A Polícia Federal deflagrou uma operação para investigar supostas irregularidades no uso de recursos da Cota para o Exercício da Atividade Parlamentar (CEAP) envolvendo o líder do Partido Liberal (PL) na Câmara dos Deputados, Sóstenes Cavalcante (PL-RJ), e o deputado Carlos Jordy (PL-RJ).
A ação, autorizada pelo Supremo Tribunal Federal (STF), cumpriu mandados de busca e apreensão no Distrito Federal e no Rio de Janeiro, tendo como foco a apuração de um possível esquema de desvio de recursos públicos por meio de contratos considerados suspeitos, utilizados para justificar despesas parlamentares.
Durante as diligências, a Polícia Federal apreendeu cerca de R$ 400 mil em dinheiro vivo na residência do deputado Sóstenes Cavalcante. Além do valor em espécie, foram recolhidos documentos, aparelhos celulares e materiais eletrônicos, que agora passarão por perícia para aprofundar as investigações.
De acordo com a PF, há indícios de que assessores parlamentares e terceiros teriam participado de um esquema estruturado para o uso indevido da cota parlamentar. A suspeita é de que despesas fictícias ou simuladas — especialmente relacionadas à locação de veículos — fossem utilizadas para justificar gastos, permitindo o desvio de recursos públicos.

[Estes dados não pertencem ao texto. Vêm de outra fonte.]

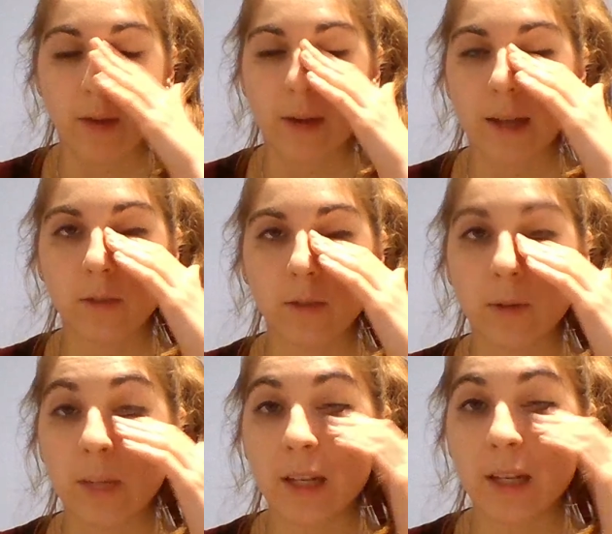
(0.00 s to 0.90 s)
rash from
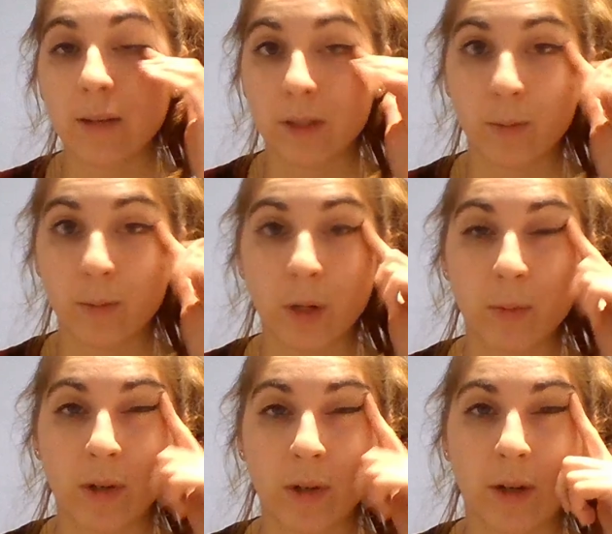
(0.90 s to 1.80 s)
it. It was
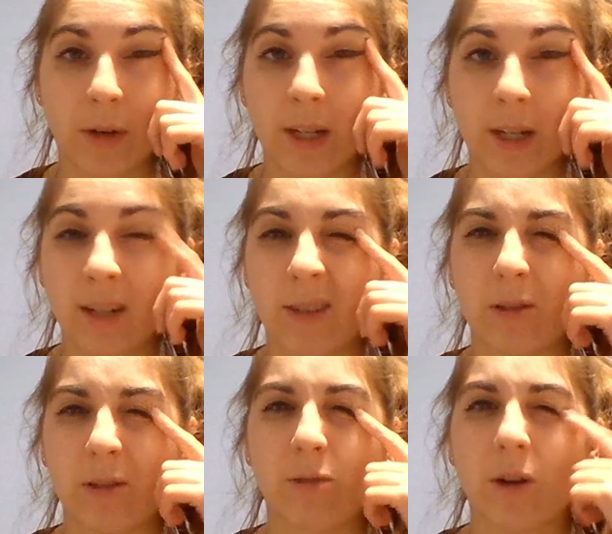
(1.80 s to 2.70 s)
purple and green, and it
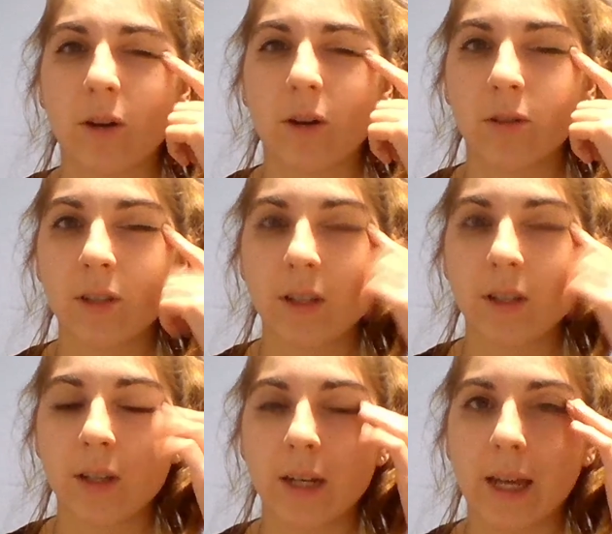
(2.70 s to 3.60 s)
was gross.
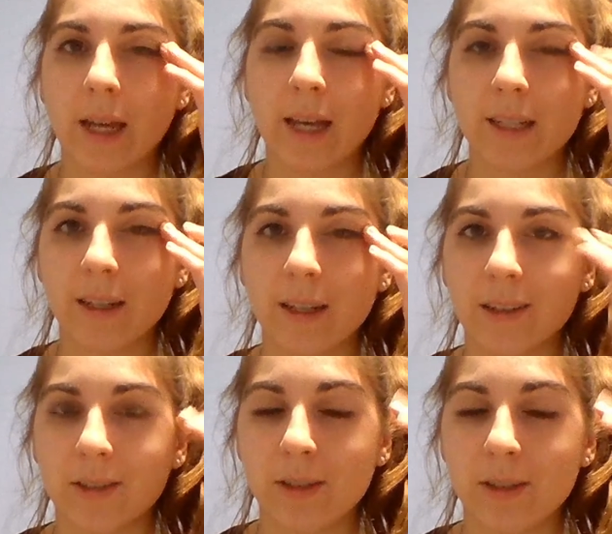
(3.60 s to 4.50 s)
And I had to go
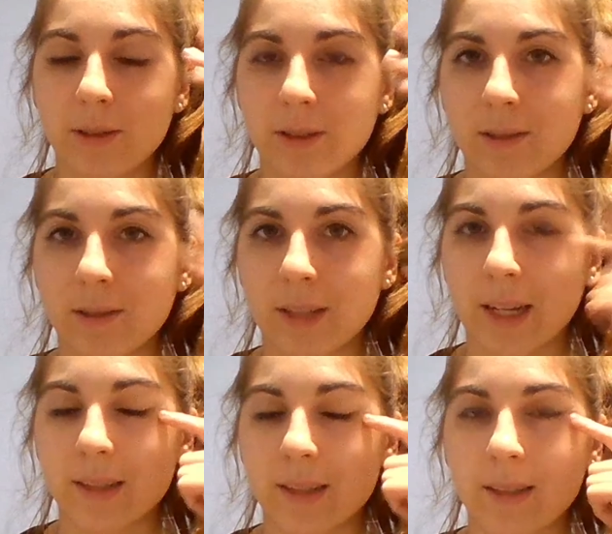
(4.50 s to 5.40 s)
to a school
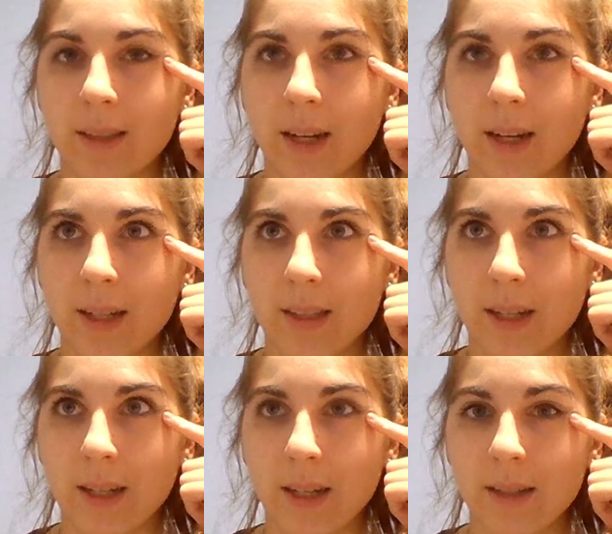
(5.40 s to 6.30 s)
dance the next
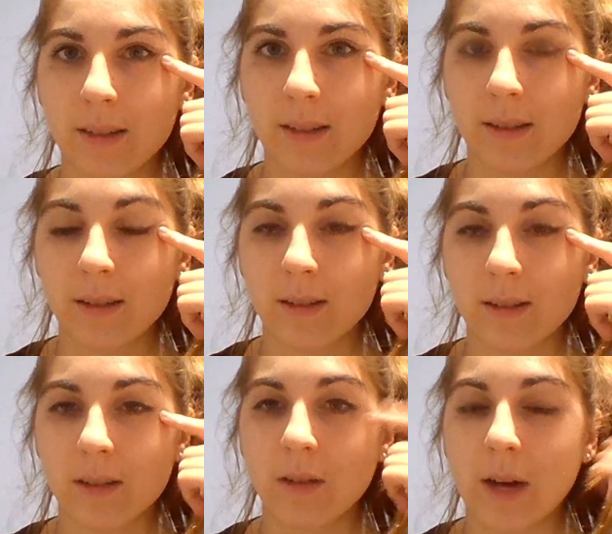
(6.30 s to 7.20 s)
day.
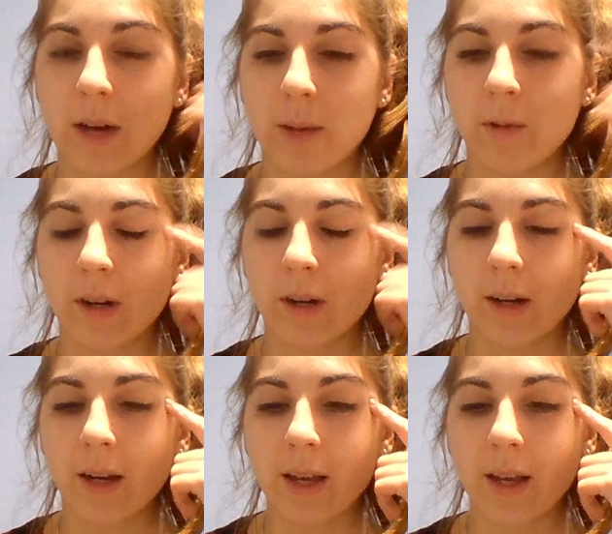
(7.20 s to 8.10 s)
So
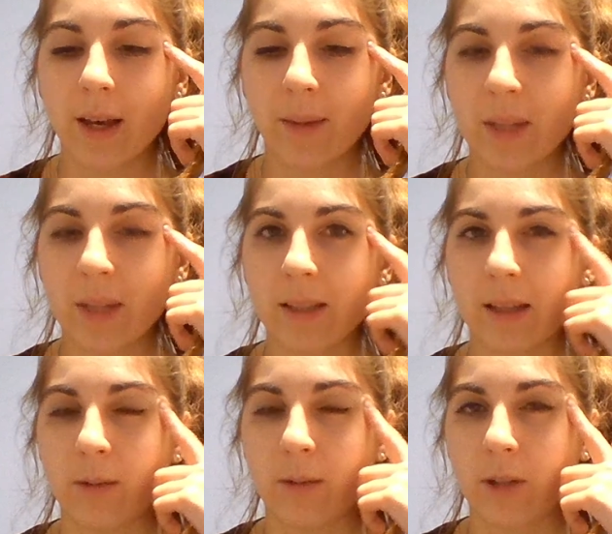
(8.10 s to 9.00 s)
I
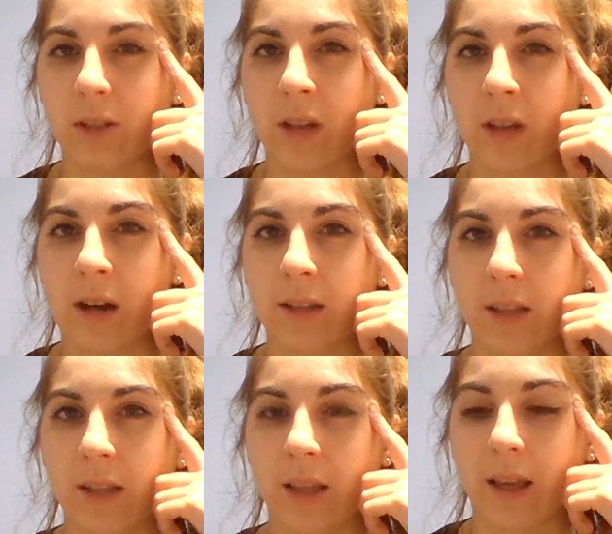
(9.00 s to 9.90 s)
basically wore socks
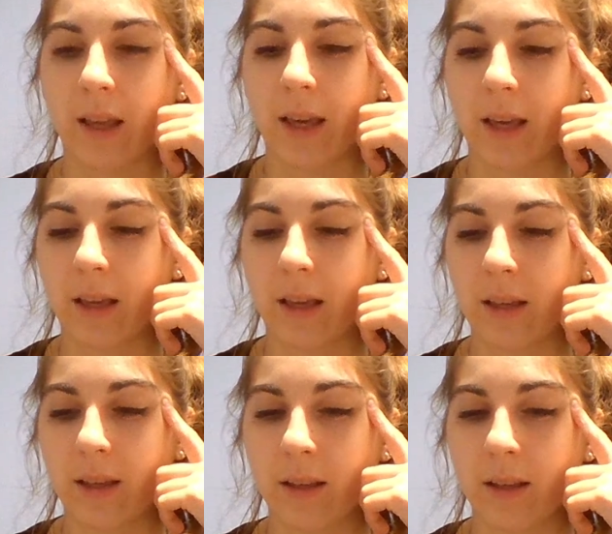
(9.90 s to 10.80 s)
and like
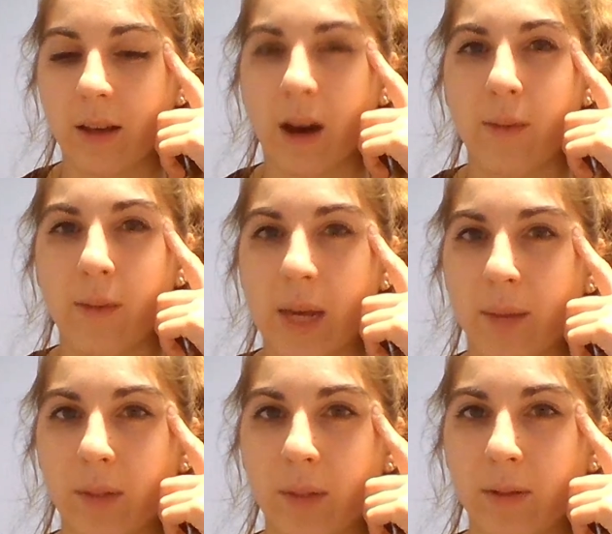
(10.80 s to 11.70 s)
combat
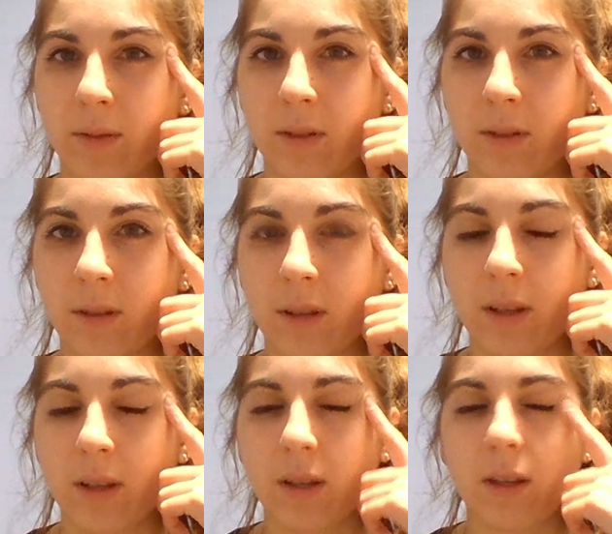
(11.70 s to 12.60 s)
boots
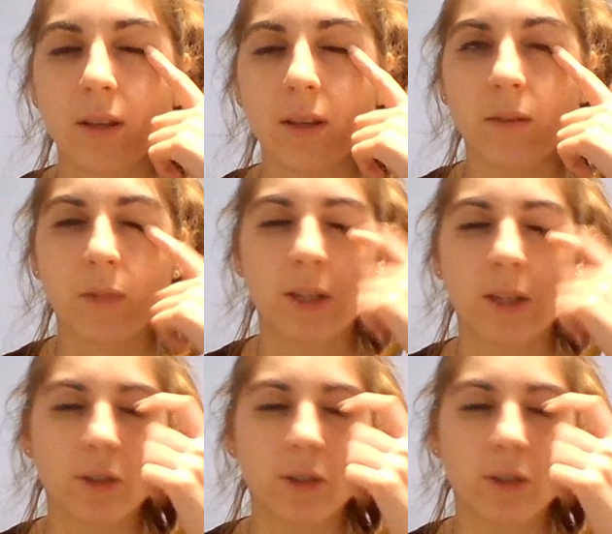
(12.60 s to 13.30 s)
with a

As investigações apontam para movimentações financeiras milionárias envolvendo contas de assessores ligados aos parlamentares, o que levantou suspeitas de crimes como peculato, lavagem de dinheiro e organização criminosa.

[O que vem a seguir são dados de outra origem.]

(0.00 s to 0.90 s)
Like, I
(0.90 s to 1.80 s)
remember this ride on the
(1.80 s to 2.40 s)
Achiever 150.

A operação atual é um desdobramento de investigações iniciadas em 2024, quando assessores dos mesmos parlamentares já haviam sido alvo da Polícia Federal em apurações relacionadas ao uso da cota parlamentar.

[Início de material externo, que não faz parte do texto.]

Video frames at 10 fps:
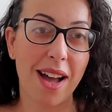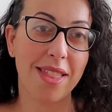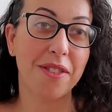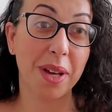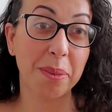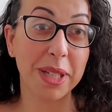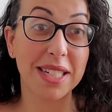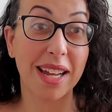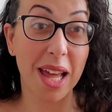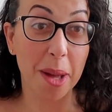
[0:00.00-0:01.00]
the family
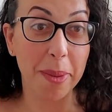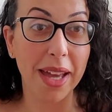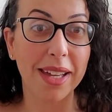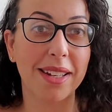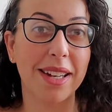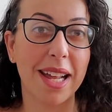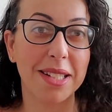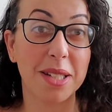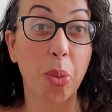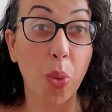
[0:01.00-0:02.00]
dynamic and
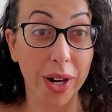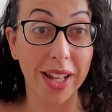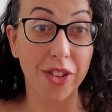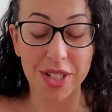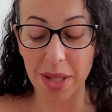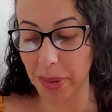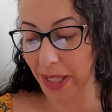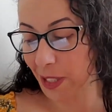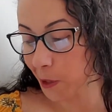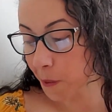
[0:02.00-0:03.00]
supporting their
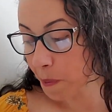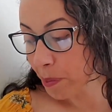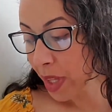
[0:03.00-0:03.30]
siblings.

O deputado Carlos Jordy afirmou, por meio das redes sociais, que considera a operação uma forma de perseguição política, negando irregularidades. Já Sóstenes Cavalcante ainda não apresentou posicionamento detalhado após a operação.
Com o material apreendido, a Polícia Federal deve avançar na análise dos dados financeiros e das comunicações dos investigados. O caso segue sob a relatoria do STF, e novas fases da operação não estão descartadas.
A investigação reacende o debate sobre a fiscalização do uso da cota parlamentar, benefício destinado a custear despesas do mandato, mas frequentemente alvo de questionamentos quando há suspeita de mau uso de recursos públicos.